[Exercise aim]
Please give back word for word the lines of the material below between the line containing "[0:00.90-0:01.80]" and the line containing "[0:14.40-0:15.30]", inclusive.

[Information supplied]
»»
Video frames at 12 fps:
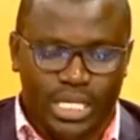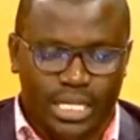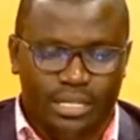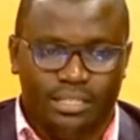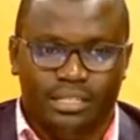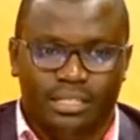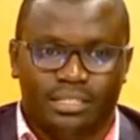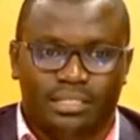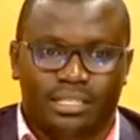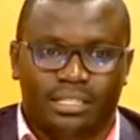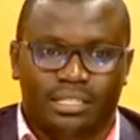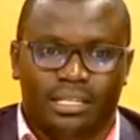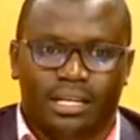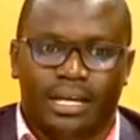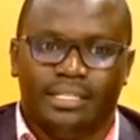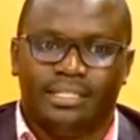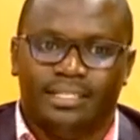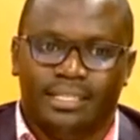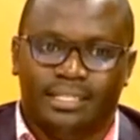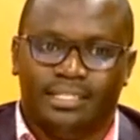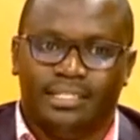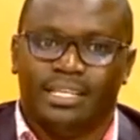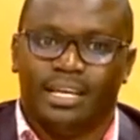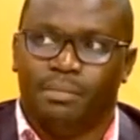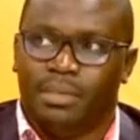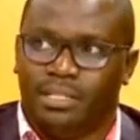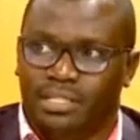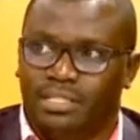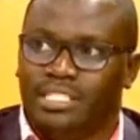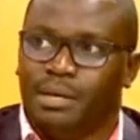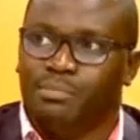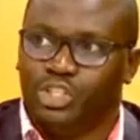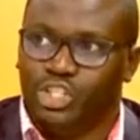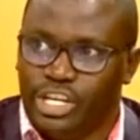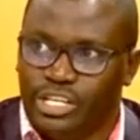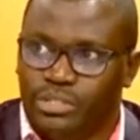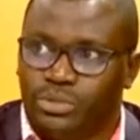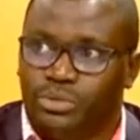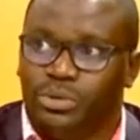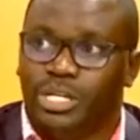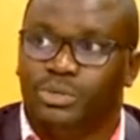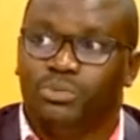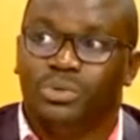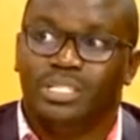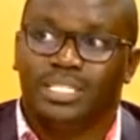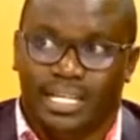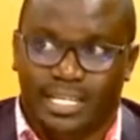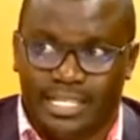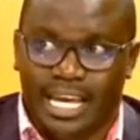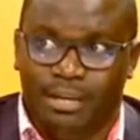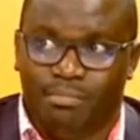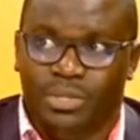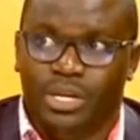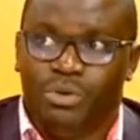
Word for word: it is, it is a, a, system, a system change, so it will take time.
««
»»
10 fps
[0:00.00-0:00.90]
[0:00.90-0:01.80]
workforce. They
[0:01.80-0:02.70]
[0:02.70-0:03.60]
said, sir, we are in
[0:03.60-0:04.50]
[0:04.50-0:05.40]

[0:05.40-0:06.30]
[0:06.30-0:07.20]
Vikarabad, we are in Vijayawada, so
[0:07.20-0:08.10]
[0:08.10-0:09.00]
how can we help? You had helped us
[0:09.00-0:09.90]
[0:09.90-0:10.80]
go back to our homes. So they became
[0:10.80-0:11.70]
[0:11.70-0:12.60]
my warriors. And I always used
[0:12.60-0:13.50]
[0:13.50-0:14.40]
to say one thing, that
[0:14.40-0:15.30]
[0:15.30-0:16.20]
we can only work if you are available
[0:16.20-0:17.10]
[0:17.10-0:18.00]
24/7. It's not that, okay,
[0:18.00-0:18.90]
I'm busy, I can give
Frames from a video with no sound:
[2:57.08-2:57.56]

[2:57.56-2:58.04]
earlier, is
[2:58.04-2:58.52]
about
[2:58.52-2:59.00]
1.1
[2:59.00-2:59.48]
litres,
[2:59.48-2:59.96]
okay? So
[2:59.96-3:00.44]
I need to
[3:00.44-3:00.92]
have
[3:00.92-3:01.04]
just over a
««
[Result below]
[0:00.90-0:01.80]
workforce. They
[0:01.80-0:02.70]
[0:02.70-0:03.60]
said, sir, we are in
[0:03.60-0:04.50]
[0:04.50-0:05.40]

[0:05.40-0:06.30]
[0:06.30-0:07.20]
Vikarabad, we are in Vijayawada, so
[0:07.20-0:08.10]
[0:08.10-0:09.00]
how can we help? You had helped us
[0:09.00-0:09.90]
[0:09.90-0:10.80]
go back to our homes. So they became
[0:10.80-0:11.70]
[0:11.70-0:12.60]
my warriors. And I always used
[0:12.60-0:13.50]
[0:13.50-0:14.40]
to say one thing, that
[0:14.40-0:15.30]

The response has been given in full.